Goal of the exercise: When a picture appears among the records, leave it out, and copy all else exactly.

(Stored dataset items)
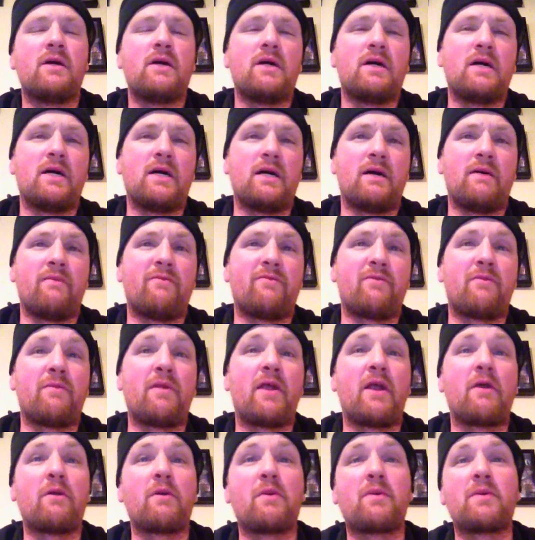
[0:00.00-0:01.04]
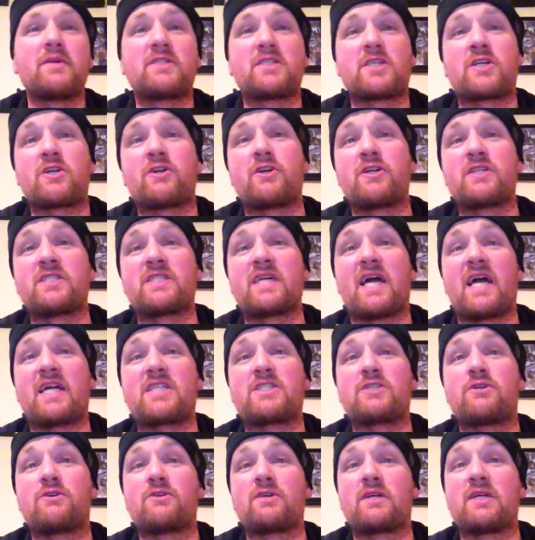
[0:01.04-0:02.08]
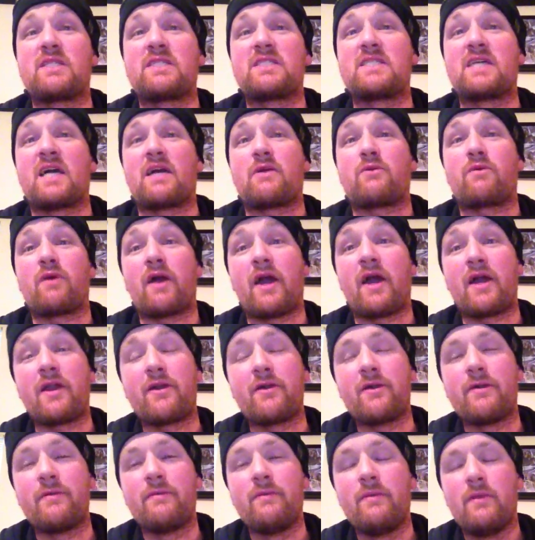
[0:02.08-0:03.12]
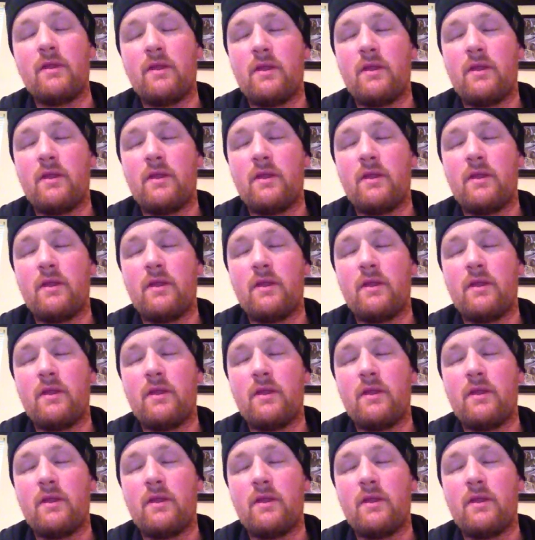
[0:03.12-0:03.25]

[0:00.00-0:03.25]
From there, we went to Curtis Axel against Zack Ryder.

Reply to the task:
[0:00.00-0:01.04]
[0:01.04-0:02.08]
[0:02.08-0:03.12]
[0:03.12-0:03.25]

[0:00.00-0:03.25]
From there, we went to Curtis Axel against Zack Ryder.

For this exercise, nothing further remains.